Em uma carta escrita em 2 de dezembro de 1953, para seu amigo jesuíta Robert Murray, Tolkien lhe disse que “O Senhor dos Anéis obviamente é uma obra fundamentalmente religiosa e católica; inconscientemente no início, mas conscientemente na revisão”.

“Por isso não introduzi, ou suprimi, praticamente todas as referências a qualquer coisa como ‘religião’, a cultos ou práticas, no mundo imaginário. Pois o elemento religioso é absorvido na história e no simbolismo”, disse o autor, que era católico.

Para mergulhar nos elementos católicos de O Senhor dos Anéis, a ACI Prensa, agência em espanhol do grupo ACI, conversou com o historiador argentino Juan Tomas Widow Braceli, diretor de Sr. Bombadil, projeto web que divulga a obra de J.R.R. Tolkien, C. S. Lewis e G. K. Chesterton.

"Parafraseando Chesterton, Tolkien não é um escritor católico, ele é um católico e quando escreve mostra", disse Widow.

O historiador disse que, "sem que haja uma encarnação de Cristo" na Terra-média e "sem o aparecimento de figuras alegóricas, podemos afirmar que sua obra está impregnada de catolicismo: no modo de ver a virtude, a beleza, o papel que os pequenos seres têm nos grandes feitos, e sobretudo na eucatástrofe”.

A "eucastátrofe" é um termo inventado por Tolkien e explicado em suas cartas para se referir à súbita mudança dos acontecimentos no final de uma história que garante o "final feliz" do protagonista e que ele não seja vítima de um destino terrível.

Segundo Widow, como diz o autor de O Senhor dos Anéis, “explicitamente nesse mesmo sentido que a eucatástrofe da história da Salvação é a Ressurreição de Cristo, é o final feliz da história humana que tem seu grande término no fim dos tempos”.

Widow disse que a partir de experiências "cruas" como a morte de familiares e amigos ou ter sobrevivido à Primeira Guerra Mundial, "Tolkien acaba refletindo ao longo de sua vida e de sua obra sobre a realidade da mortalidade e o desejo de permanência na eternidade”.
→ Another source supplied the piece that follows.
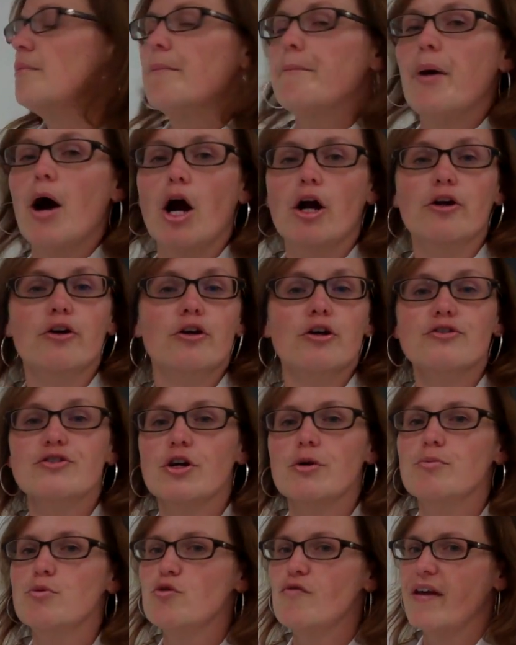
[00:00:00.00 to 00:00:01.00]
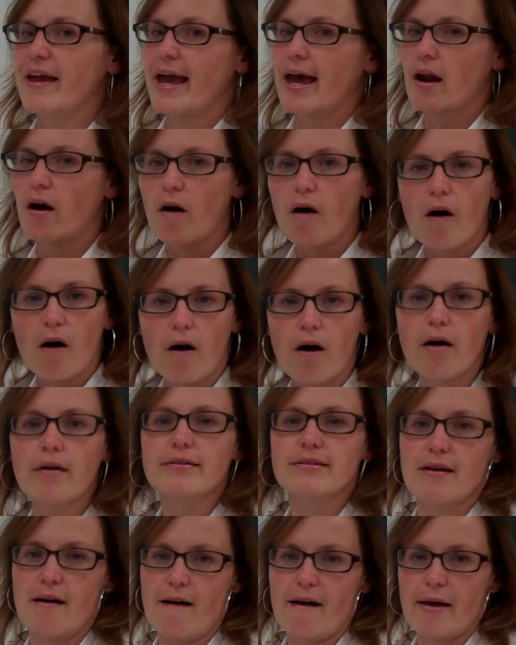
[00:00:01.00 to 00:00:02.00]
Particles are moving at
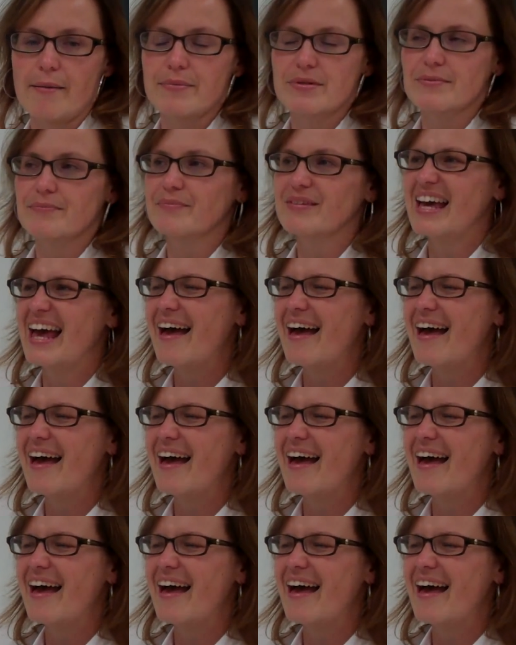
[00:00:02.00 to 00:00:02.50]
all times.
"É nisso que ele reafirma sua fé católica, herdada de sua mãe anos antes", disse.

Para Widow, a escritura de Tolkien sobre morte e a imortalidade é "evidenciada na figura dos elfos imortais e dos homens mortais".
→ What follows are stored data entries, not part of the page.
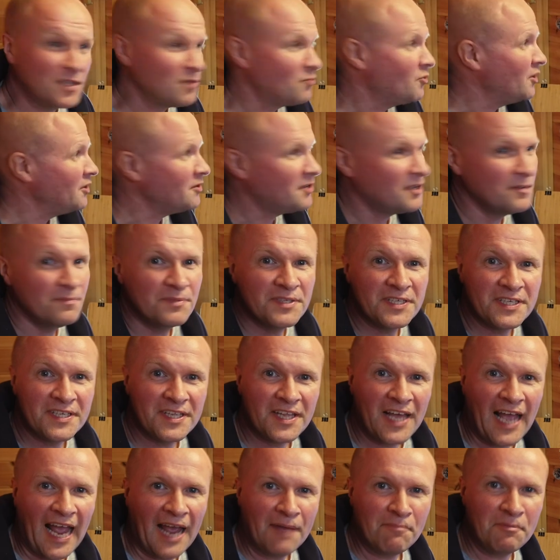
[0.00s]
So welcome
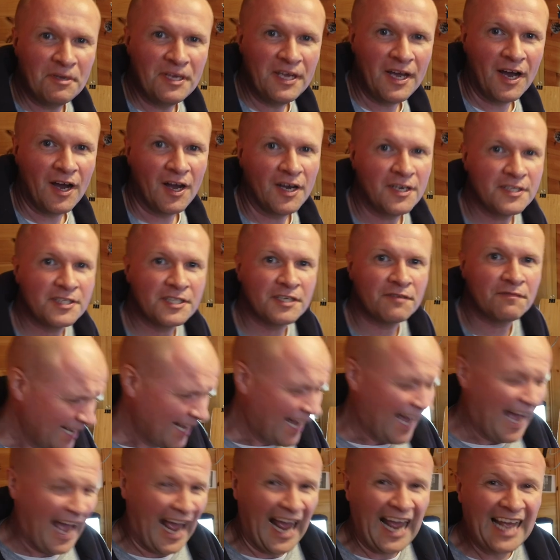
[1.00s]
to the Happy Hut.
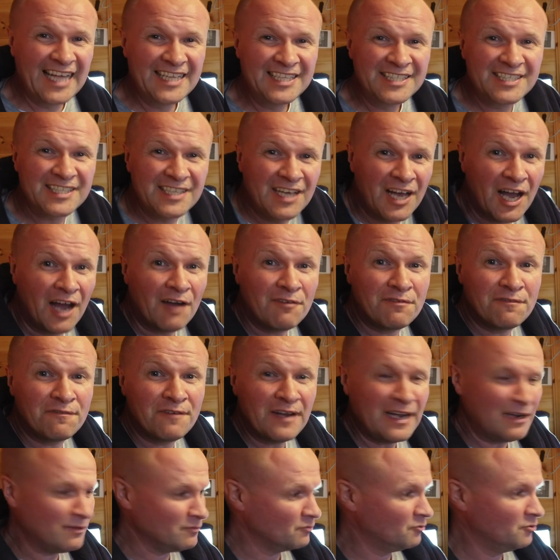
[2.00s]
And I
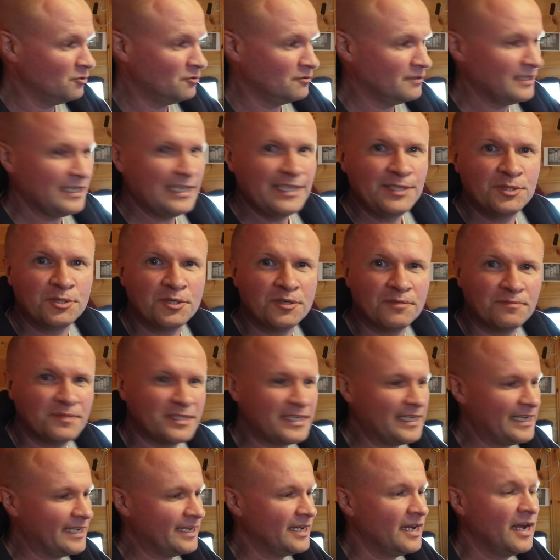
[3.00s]
found, nearly
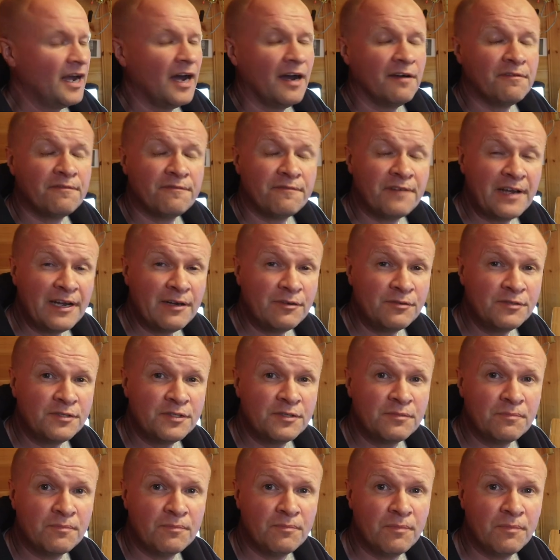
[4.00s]
dropped it. I found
"Estes últimos desejavam o poder de nunca morrer, mas a longo prazo a morte acaba sendo nomeada como o dom que Ilúvatar (a divindade criadora daquele mundo) concedeu à raça humana", disse.

“Na figura da elfa Arwen vemos isso manifesto: ela escolheu a morte para superar uma eternidade de séculos, sozinha. Porque a imortalidade nesse mundo é desejada só quando compartilhada com aqueles que se ama".
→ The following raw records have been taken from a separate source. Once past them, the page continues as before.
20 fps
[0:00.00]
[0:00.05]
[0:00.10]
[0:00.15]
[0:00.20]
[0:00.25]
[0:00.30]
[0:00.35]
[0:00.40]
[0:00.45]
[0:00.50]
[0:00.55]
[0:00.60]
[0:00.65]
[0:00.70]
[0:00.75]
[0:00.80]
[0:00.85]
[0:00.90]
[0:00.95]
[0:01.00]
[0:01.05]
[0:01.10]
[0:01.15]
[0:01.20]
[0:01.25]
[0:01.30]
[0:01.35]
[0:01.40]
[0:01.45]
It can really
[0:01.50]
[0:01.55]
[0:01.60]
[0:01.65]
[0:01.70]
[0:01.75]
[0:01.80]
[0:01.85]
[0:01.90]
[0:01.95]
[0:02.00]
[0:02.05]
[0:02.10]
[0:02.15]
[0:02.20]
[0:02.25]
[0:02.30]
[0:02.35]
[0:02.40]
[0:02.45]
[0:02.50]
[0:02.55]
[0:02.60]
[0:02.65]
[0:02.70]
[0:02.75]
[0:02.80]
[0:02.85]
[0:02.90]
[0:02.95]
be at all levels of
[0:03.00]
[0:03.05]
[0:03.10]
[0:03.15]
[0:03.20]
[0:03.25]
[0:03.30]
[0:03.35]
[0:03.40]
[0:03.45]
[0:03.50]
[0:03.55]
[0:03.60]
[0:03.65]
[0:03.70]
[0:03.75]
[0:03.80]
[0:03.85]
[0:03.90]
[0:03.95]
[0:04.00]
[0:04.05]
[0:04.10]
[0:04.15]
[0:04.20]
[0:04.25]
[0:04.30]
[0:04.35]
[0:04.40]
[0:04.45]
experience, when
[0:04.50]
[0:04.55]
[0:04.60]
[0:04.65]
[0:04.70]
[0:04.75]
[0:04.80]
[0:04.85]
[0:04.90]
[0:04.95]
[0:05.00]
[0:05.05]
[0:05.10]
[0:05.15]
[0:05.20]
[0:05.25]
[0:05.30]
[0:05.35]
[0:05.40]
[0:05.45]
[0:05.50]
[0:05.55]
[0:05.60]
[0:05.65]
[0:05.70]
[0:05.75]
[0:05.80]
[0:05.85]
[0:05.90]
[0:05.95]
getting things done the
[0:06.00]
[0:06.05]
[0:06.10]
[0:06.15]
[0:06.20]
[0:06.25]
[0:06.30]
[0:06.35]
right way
Widow disse à ACI Prensa que "uma boa parte das histórias e personagens da Terra-média surgem de sua 'mitologia doméstica', daqueles contos que contava a seus filhos pela noite: Bilbo, Tom Bombadil e Golden Berry".

No entanto, quando Tolkien viu que essas histórias poderiam ser algo mais, "ele foi capaz de escrever primeiro O Hobbit e depois, fazendo uma sequência, O Senhor dos Anéis", disse.

"Com este último, ele mesmo diz que é algo que escapou do seu trabalho, como bom artista ele deixou o trabalho ser e ganhar vida própria", acrescentou.

Widow recomenda a leitura do Senhor dos Anéis “porque é uma literatura saudável que exige olhar para o alto, apontar ao transcendente da vida, do amor, da amizade e outras questões que surgem no cotidiano”.

“Convida-nos a renovar o olhar, a observar e maravilhar-nos com as coisas que vemos todos os dias. Sem menção explícita de Deus em qualquer página de O Senhor dos Anéis, concluímos que ele aparece em todo o texto."